_WHAT IS BEING ASKED:_ All entries, exactly as written, should be output again.

_DATA FOR ANALYSIS:_
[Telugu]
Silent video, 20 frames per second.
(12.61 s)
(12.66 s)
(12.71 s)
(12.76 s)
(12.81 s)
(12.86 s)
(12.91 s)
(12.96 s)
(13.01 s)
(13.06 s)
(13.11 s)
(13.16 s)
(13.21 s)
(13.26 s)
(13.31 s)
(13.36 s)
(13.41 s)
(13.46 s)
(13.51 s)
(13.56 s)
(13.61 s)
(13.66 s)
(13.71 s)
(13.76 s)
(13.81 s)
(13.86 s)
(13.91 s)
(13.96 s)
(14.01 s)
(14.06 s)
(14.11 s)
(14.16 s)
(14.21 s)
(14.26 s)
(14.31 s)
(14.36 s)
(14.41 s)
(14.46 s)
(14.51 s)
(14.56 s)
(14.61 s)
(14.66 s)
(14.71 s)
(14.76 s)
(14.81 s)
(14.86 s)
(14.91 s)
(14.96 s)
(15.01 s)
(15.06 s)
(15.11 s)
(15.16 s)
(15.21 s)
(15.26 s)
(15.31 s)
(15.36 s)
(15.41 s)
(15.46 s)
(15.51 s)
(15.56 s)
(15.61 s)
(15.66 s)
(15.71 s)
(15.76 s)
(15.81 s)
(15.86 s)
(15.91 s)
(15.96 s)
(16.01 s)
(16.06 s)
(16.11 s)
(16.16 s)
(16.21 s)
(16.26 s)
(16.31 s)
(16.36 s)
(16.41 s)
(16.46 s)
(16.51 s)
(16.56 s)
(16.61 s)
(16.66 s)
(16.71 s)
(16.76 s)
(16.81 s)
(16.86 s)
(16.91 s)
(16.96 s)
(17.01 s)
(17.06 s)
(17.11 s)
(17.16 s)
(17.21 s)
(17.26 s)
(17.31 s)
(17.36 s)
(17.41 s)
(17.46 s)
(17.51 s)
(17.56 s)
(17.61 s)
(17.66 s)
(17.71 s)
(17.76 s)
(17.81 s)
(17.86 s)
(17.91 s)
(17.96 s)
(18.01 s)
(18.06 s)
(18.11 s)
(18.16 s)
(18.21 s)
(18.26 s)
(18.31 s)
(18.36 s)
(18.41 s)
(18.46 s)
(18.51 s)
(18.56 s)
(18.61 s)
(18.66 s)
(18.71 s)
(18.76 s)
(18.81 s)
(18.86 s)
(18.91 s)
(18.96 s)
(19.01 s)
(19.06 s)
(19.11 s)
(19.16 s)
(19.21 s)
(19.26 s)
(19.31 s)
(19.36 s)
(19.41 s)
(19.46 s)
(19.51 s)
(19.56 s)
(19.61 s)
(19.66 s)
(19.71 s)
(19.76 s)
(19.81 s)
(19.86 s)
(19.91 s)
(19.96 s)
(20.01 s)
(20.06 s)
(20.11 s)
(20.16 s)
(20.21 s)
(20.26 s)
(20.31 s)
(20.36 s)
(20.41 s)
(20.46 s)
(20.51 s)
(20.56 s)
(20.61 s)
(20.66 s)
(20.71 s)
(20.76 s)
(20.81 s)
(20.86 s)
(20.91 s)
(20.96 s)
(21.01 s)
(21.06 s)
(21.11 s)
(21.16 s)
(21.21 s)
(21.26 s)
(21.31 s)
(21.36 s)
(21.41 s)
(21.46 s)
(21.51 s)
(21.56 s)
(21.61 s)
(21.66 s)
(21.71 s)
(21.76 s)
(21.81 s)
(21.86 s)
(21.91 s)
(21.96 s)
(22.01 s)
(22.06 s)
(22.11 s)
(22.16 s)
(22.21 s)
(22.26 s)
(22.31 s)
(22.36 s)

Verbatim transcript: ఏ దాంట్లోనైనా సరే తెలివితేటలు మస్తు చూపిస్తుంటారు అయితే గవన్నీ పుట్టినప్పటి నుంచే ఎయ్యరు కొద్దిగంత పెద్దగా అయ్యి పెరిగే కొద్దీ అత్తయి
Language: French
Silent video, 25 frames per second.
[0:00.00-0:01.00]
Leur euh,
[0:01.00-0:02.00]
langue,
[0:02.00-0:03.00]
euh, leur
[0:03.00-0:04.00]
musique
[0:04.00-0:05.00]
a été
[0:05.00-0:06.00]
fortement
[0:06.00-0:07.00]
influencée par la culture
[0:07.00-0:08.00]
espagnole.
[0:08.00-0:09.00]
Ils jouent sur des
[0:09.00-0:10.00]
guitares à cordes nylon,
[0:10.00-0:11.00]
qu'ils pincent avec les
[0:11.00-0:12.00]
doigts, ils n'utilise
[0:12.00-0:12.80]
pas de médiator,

_EXERCISE OUTPUT:_
[Telugu]
Silent video, 20 frames per second.
(12.61 s)
(12.66 s)
(12.71 s)
(12.76 s)
(12.81 s)
(12.86 s)
(12.91 s)
(12.96 s)
(13.01 s)
(13.06 s)
(13.11 s)
(13.16 s)
(13.21 s)
(13.26 s)
(13.31 s)
(13.36 s)
(13.41 s)
(13.46 s)
(13.51 s)
(13.56 s)
(13.61 s)
(13.66 s)
(13.71 s)
(13.76 s)
(13.81 s)
(13.86 s)
(13.91 s)
(13.96 s)
(14.01 s)
(14.06 s)
(14.11 s)
(14.16 s)
(14.21 s)
(14.26 s)
(14.31 s)
(14.36 s)
(14.41 s)
(14.46 s)
(14.51 s)
(14.56 s)
(14.61 s)
(14.66 s)
(14.71 s)
(14.76 s)
(14.81 s)
(14.86 s)
(14.91 s)
(14.96 s)
(15.01 s)
(15.06 s)
(15.11 s)
(15.16 s)
(15.21 s)
(15.26 s)
(15.31 s)
(15.36 s)
(15.41 s)
(15.46 s)
(15.51 s)
(15.56 s)
(15.61 s)
(15.66 s)
(15.71 s)
(15.76 s)
(15.81 s)
(15.86 s)
(15.91 s)
(15.96 s)
(16.01 s)
(16.06 s)
(16.11 s)
(16.16 s)
(16.21 s)
(16.26 s)
(16.31 s)
(16.36 s)
(16.41 s)
(16.46 s)
(16.51 s)
(16.56 s)
(16.61 s)
(16.66 s)
(16.71 s)
(16.76 s)
(16.81 s)
(16.86 s)
(16.91 s)
(16.96 s)
(17.01 s)
(17.06 s)
(17.11 s)
(17.16 s)
(17.21 s)
(17.26 s)
(17.31 s)
(17.36 s)
(17.41 s)
(17.46 s)
(17.51 s)
(17.56 s)
(17.61 s)
(17.66 s)
(17.71 s)
(17.76 s)
(17.81 s)
(17.86 s)
(17.91 s)
(17.96 s)
(18.01 s)
(18.06 s)
(18.11 s)
(18.16 s)
(18.21 s)
(18.26 s)
(18.31 s)
(18.36 s)
(18.41 s)
(18.46 s)
(18.51 s)
(18.56 s)
(18.61 s)
(18.66 s)
(18.71 s)
(18.76 s)
(18.81 s)
(18.86 s)
(18.91 s)
(18.96 s)
(19.01 s)
(19.06 s)
(19.11 s)
(19.16 s)
(19.21 s)
(19.26 s)
(19.31 s)
(19.36 s)
(19.41 s)
(19.46 s)
(19.51 s)
(19.56 s)
(19.61 s)
(19.66 s)
(19.71 s)
(19.76 s)
(19.81 s)
(19.86 s)
(19.91 s)
(19.96 s)
(20.01 s)
(20.06 s)
(20.11 s)
(20.16 s)
(20.21 s)
(20.26 s)
(20.31 s)
(20.36 s)
(20.41 s)
(20.46 s)
(20.51 s)
(20.56 s)
(20.61 s)
(20.66 s)
(20.71 s)
(20.76 s)
(20.81 s)
(20.86 s)
(20.91 s)
(20.96 s)
(21.01 s)
(21.06 s)
(21.11 s)
(21.16 s)
(21.21 s)
(21.26 s)
(21.31 s)
(21.36 s)
(21.41 s)
(21.46 s)
(21.51 s)
(21.56 s)
(21.61 s)
(21.66 s)
(21.71 s)
(21.76 s)
(21.81 s)
(21.86 s)
(21.91 s)
(21.96 s)
(22.01 s)
(22.06 s)
(22.11 s)
(22.16 s)
(22.21 s)
(22.26 s)
(22.31 s)
(22.36 s)

Verbatim transcript: ఏ దాంట్లోనైనా సరే తెలివితేటలు మస్తు చూపిస్తుంటారు అయితే గవన్నీ పుట్టినప్పటి నుంచే ఎయ్యరు కొద్దిగంత పెద్దగా అయ్యి పెరిగే కొద్దీ అత్తయి
Language: French
Silent video, 25 frames per second.
[0:00.00-0:01.00]
Leur euh,
[0:01.00-0:02.00]
langue,
[0:02.00-0:03.00]
euh, leur
[0:03.00-0:04.00]
musique
[0:04.00-0:05.00]
a été
[0:05.00-0:06.00]
fortement
[0:06.00-0:07.00]
influencée par la culture
[0:07.00-0:08.00]
espagnole.
[0:08.00-0:09.00]
Ils jouent sur des
[0:09.00-0:10.00]
guitares à cordes nylon,
[0:10.00-0:11.00]
qu'ils pincent avec les
[0:11.00-0:12.00]
doigts, ils n'utilise
[0:12.00-0:12.80]
pas de médiator,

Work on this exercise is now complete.